*** THE INPUT ***
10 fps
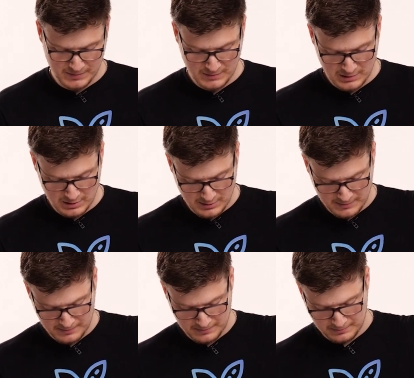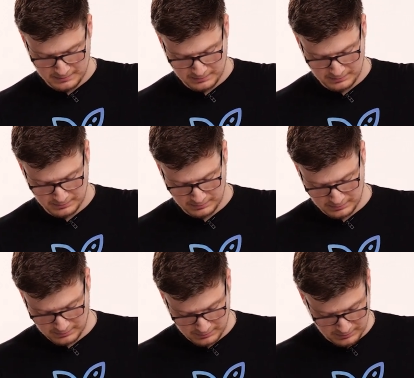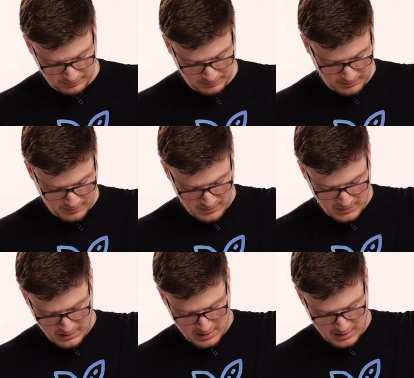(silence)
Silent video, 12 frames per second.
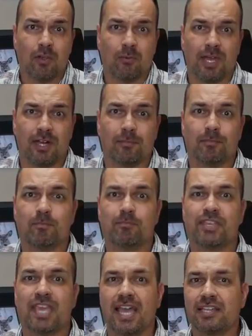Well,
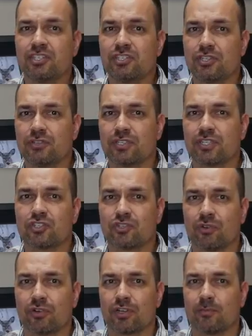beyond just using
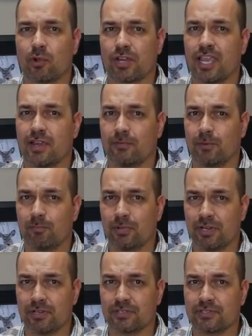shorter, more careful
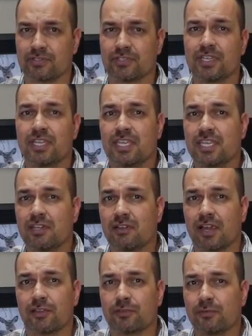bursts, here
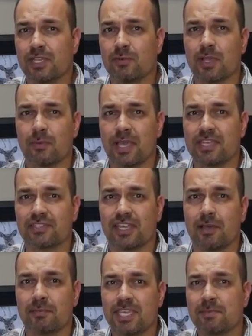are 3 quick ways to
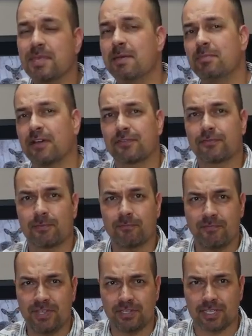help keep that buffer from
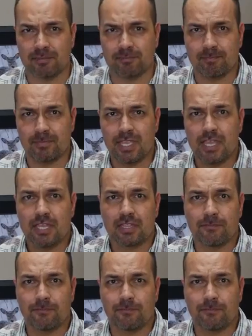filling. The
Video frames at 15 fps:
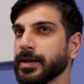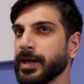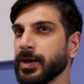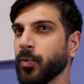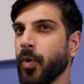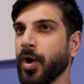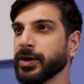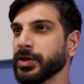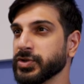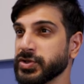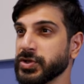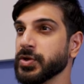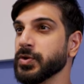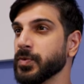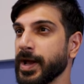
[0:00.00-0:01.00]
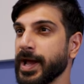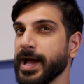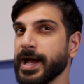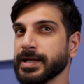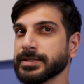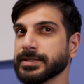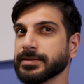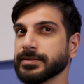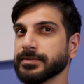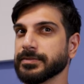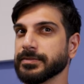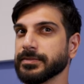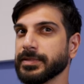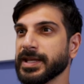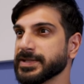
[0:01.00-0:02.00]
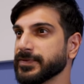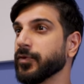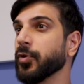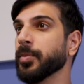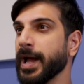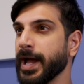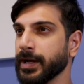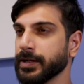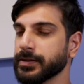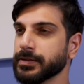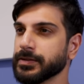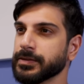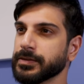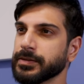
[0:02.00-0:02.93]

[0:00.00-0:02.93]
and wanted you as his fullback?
*** End of THE INPUT ***
EXERCISE REQUIREMENTS -
Could you reproduce exactly, and only, the lines from the one containing "[0:00.00-0:01.00]" through the end of the records above, both included, while leaving out the pictures?

YOUR SOLUTION -
[0:00.00-0:01.00]
[0:01.00-0:02.00]
[0:02.00-0:02.93]

[0:00.00-0:02.93]
and wanted you as his fullback?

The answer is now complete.